Le Jugement dernier (Petőfi)

Traduction par Melchior de Polignac.
Poésies magyares, Texte établi par Melchior de PolignacOllendorff (p. 14-15).

LE JUGEMENT DERNIER


 
J’ai feuilleté l’histoire et j’en suis à la fin.
Qu’est-ce l’histoire humaine ? un long fleuve de sang
Descendu des rochers ténébreux du passé
Et, coulant tout d’un trait, sans arrêt, jusqu’à nous.

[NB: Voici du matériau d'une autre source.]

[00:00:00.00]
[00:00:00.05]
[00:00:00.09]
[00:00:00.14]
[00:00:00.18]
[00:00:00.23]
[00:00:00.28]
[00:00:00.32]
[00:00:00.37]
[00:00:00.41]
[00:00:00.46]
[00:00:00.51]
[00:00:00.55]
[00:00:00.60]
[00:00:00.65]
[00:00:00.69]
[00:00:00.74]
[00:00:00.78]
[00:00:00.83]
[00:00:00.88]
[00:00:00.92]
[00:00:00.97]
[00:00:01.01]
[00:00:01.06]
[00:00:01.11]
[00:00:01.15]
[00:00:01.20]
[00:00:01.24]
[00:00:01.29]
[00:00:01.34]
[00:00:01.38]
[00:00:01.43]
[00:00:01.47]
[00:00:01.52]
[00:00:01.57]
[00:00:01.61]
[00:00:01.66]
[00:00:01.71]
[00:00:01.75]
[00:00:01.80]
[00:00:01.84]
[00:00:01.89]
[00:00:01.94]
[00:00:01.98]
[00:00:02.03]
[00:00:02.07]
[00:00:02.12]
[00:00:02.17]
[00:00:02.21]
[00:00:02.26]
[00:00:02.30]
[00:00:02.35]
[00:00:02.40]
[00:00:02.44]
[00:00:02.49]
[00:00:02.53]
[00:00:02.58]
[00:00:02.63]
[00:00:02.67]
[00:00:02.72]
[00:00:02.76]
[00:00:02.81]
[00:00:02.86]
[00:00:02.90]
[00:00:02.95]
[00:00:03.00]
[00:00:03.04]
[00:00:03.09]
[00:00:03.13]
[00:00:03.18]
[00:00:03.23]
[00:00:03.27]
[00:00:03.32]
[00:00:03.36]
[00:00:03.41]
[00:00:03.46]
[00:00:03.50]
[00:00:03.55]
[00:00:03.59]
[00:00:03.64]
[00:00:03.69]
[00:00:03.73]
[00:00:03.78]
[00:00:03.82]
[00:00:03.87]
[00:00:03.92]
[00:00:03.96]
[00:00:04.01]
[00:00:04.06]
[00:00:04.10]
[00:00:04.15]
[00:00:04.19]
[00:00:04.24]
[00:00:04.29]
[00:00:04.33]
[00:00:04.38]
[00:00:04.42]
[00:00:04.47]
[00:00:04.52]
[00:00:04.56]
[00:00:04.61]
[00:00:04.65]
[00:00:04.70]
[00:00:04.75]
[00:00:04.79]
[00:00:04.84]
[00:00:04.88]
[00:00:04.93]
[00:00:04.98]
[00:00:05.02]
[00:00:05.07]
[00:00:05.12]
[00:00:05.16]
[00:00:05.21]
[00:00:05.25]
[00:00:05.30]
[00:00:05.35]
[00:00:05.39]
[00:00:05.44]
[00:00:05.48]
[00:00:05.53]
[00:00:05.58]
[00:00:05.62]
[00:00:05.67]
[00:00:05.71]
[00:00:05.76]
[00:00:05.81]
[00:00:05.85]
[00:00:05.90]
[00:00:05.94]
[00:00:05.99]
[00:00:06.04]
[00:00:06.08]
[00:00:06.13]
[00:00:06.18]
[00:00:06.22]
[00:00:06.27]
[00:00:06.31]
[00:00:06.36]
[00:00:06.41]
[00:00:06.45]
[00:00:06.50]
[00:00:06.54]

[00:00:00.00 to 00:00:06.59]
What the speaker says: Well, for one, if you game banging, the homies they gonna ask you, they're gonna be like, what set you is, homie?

Vous le croyez fini ? — Son flot qui roule encore
Ne va se reposer qu’au fin fond de la mer…
Dans une mer de sang se perd le fleuve rouge.
— Je vois venir des jours affreux, épouvantables,
Tels qu’on n’en vit jamais ; et, la paix d’à présent
Est le calme glacé, précurseur de l’orage,
Dont les coups répétés vont ébranler la terre.
Je vois ton voile noir, mystérieux destin,
Éclairé par le feu de mes pressentiments
Je peux voir à travers et ce que j’aperçois
Me remplit d’épouvante et m’égaie à la fois.
Et, j’en jouis follement ! Le seigneur des batailles
A repris sa cuirasse et le glaive à la main,
Monte sur son cheval, par les mondes lointains
Il passe — et les provoque à la lutte suprême.
Deux peuples seulement seront alors sur terre !
Les bons et les méchants se verront face à face
Les bons toujours vaincus, vaincront cette fois,
Ce premier triomphe leur coûtera du sang,
Une mer de sang ! — Mais qu’importe cela :
Voilà le jugement que Dieu nous annonça
Par les lèvres de ses prophètes.
Après le jugement, commenceront la vie
Et l’éternel bonheur. Nous pourrons les goûter
Sans que monter au ciel il nous soit nécessaire,
Puisque le ciel, alors, descendra sur la terre.